Beim letzten EU-Gipfel hatte Angela Merkel Probleme. Die Kanzlerin tat sich schwer, in der Schlusserklärung die Feststellung zu verhindern, dass die Balkanroute „jetzt geschlossen“ sei. Allzu offensichtlich hätte ein derartiger Bescheid der Hauptlinie ihrer Flüchtlingspolitik widersprochen, wonach Abschottung der falsche Weg ist. Frankreichs Präsident Hollande indes verkündete ungerührt, „diese Route ist geschlossen“. Die französische Diplomatie war ihrerseits verstimmt über Merkels Vorschalttreffen mit dem türkischen Premier Davutoglu. Bis heute steht in Paris der Verdacht im Raum, dass Ankaras Vorschläge zum Flüchtlingsmanagement in Wahrheit in Berlin geschrieben wurden.

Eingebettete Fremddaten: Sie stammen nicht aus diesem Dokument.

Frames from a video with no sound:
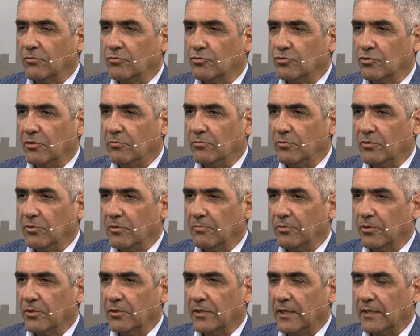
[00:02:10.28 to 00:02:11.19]
un rol muy
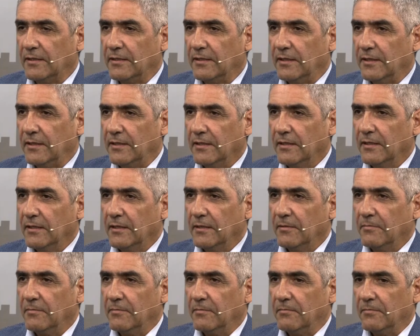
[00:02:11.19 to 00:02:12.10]
importante
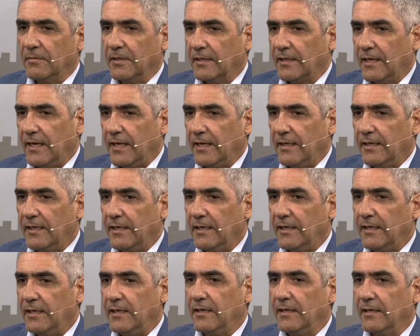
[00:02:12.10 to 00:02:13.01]
¿verdad?
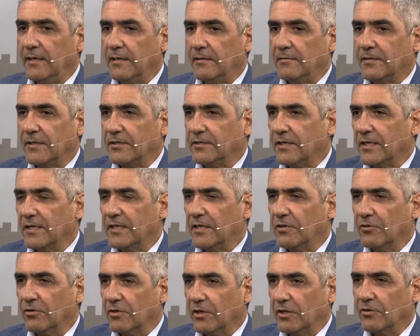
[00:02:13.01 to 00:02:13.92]
Y eh, te
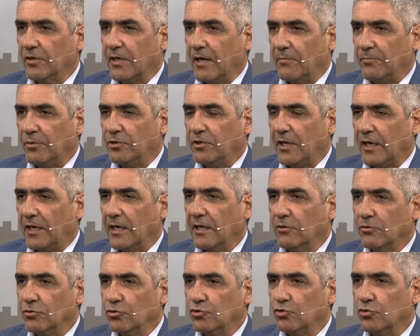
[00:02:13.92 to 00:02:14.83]
reitero, creo que apostar al
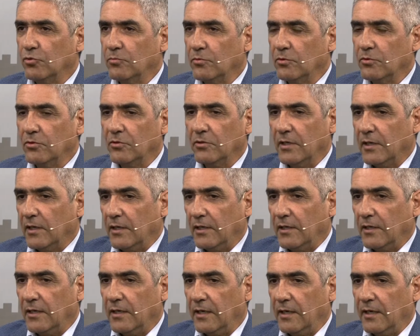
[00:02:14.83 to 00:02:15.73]
consumo
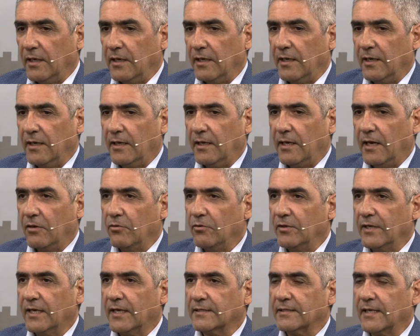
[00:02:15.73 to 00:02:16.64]
eh, es, la
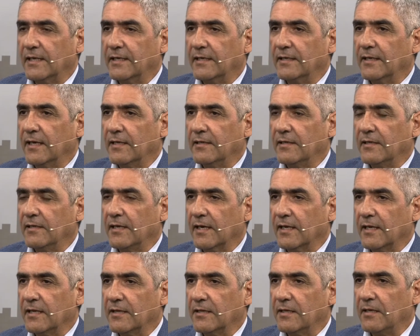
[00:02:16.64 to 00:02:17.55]
única salida que tiene
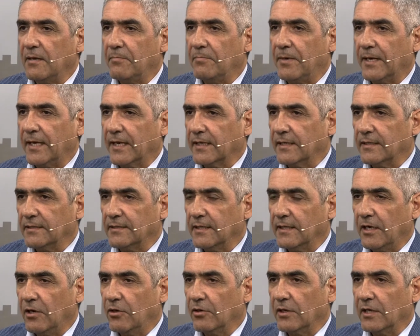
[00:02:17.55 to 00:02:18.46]
Argentina para
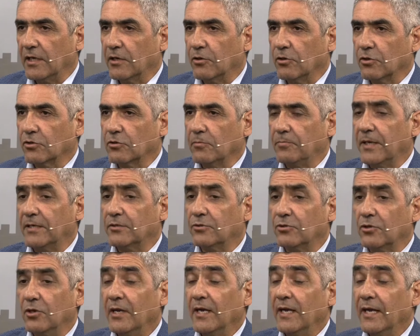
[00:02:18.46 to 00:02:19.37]
crecer ahora en el corto
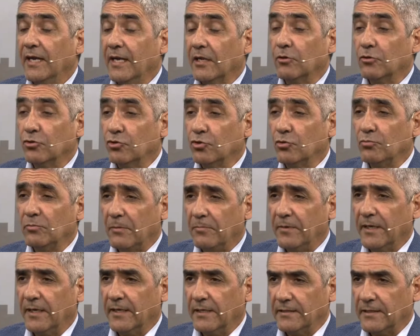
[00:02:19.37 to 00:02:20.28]
plazo. El consumo
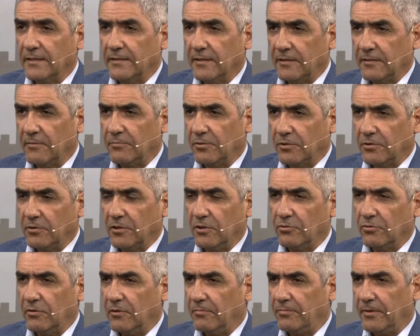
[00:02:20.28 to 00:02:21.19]
explica el
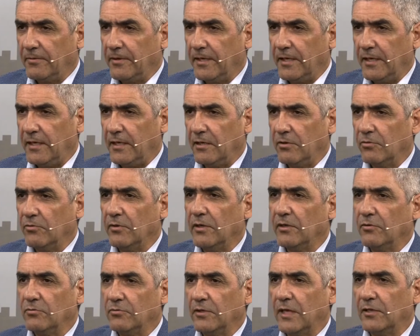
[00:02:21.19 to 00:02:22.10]
70% del PBI, no
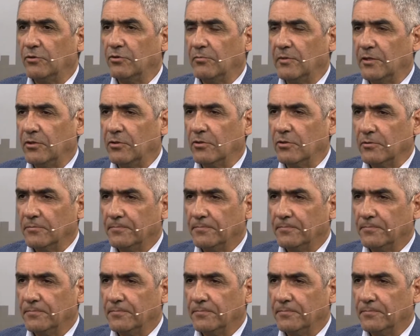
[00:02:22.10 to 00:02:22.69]
es un dato menor.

Das ist mehr als eine anekdotische Belanglosigkeit am Gipfel-Rand. Die Misere der EU hat existenziell bedrohliche Formen angenommen. Die deutsche-französische Gestaltungsgemeinschaft funktioniert nicht – in ihrer schwersten Stunde ist die Europäische Union der Kraft der zwei Herzen beraubt.

Die Flüchtlingskrise hat Berlin und Paris stärker entzweit, als die EU auf Dauer verträgt. Das hat Gründe, die mit der Erlebniswelt der beiden Gesellschaften zu tun haben. Zwischen ihnen ist auf einmal ein Graben aufgerissen: Hier geht es um Migration, drüben um Terrorismus. Während in der Bundesrepublik der Umgang mit den Flüchtlingen das alles beherrschende Thema ist, beschäftigen die Franzosen die Themen Sicherheit, Islamismus und die gescheiterte Integration in den Vorstädten. Obendrein ist der rechte Rand auf der anderen Seite des Rheins ein beherrschender Faktor. Der Front National treibt Hollandes Sozialisten ebenso vor sich her wie die bürgerliche Opposition. Hauptwaffe sind die populistischen Stoßkeile Antimigration, Antiislam, Anti-EU.

Diese Zwangslage des französischen Partners beschränkt seine Kooperationsbereitschaft bei einer „europäischen Lösung“ der Flüchtlingskrise. Die Berliner Politik ist gut beraten, damit diplomatisch behutsam umzugehen. Im Interesse Europas und im eigenen – die speziellen Sorgen der Franzosen heute könnten morgen auch die unsrigen sein.